● **AIM OF THE EXERCISE**
Every line from the one with "[00:00:00.00 to 00:00:00.90]" to the final line of the records should be printed exactly as it is, with pictures left out.

[Collected data]
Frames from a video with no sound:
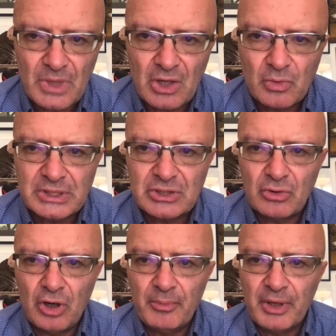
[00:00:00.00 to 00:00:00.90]

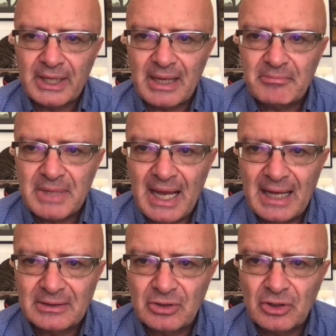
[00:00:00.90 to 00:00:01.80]
quest'uomo è
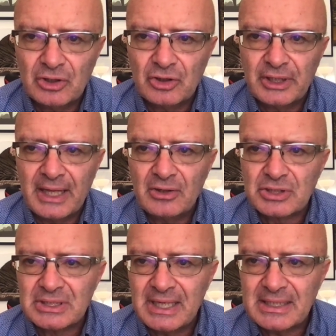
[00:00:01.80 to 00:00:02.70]
cambiato, non è lo
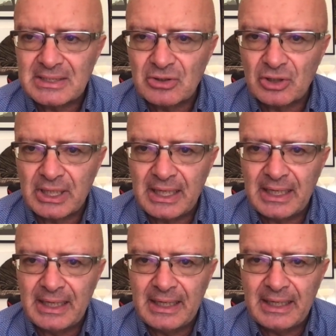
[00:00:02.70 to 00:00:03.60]
stesso
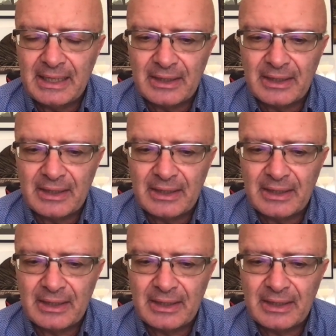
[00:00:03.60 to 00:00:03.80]
che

● **SOLUTION**
[00:00:00.00 to 00:00:00.90]

[00:00:00.90 to 00:00:01.80]
quest'uomo è
[00:00:01.80 to 00:00:02.70]
cambiato, non è lo
[00:00:02.70 to 00:00:03.60]
stesso
[00:00:03.60 to 00:00:03.80]
che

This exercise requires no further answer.